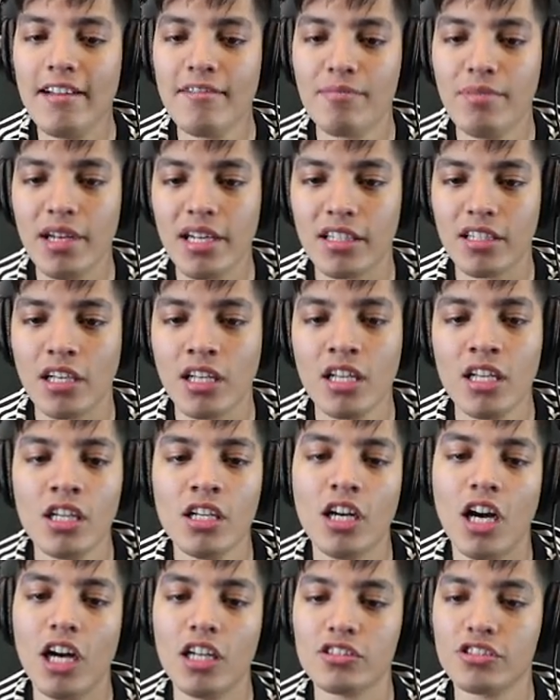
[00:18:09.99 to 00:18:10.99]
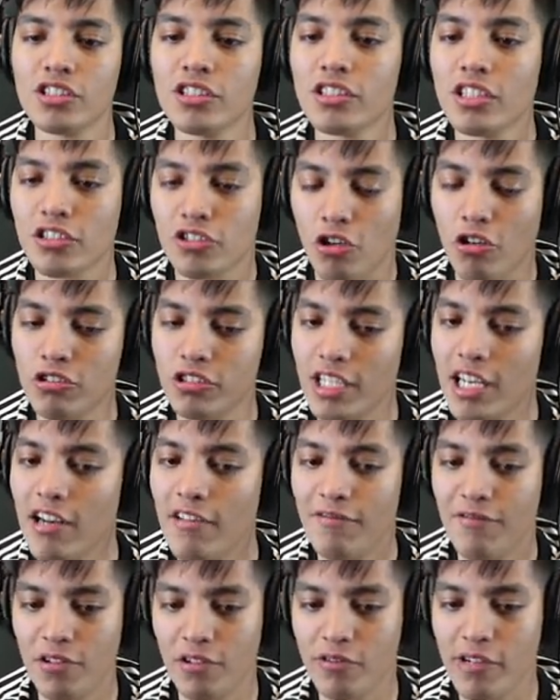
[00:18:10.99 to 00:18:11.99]
I've been haunting this
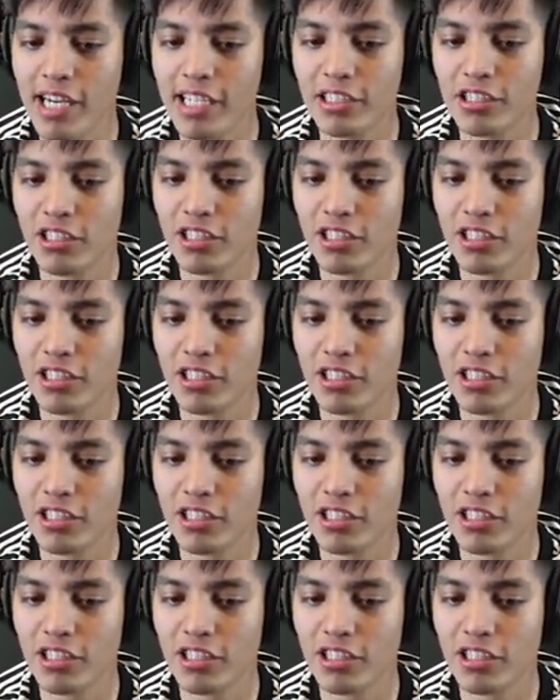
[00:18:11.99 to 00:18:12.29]
hotel for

= TO DO =
A verbatim transcript of the material above, with images dropped, is the expected output.

= OUTPUT FOR THIS EXERCISE =
[00:18:09.99 to 00:18:10.99]
[00:18:10.99 to 00:18:11.99]
I've been haunting this
[00:18:11.99 to 00:18:12.29]
hotel for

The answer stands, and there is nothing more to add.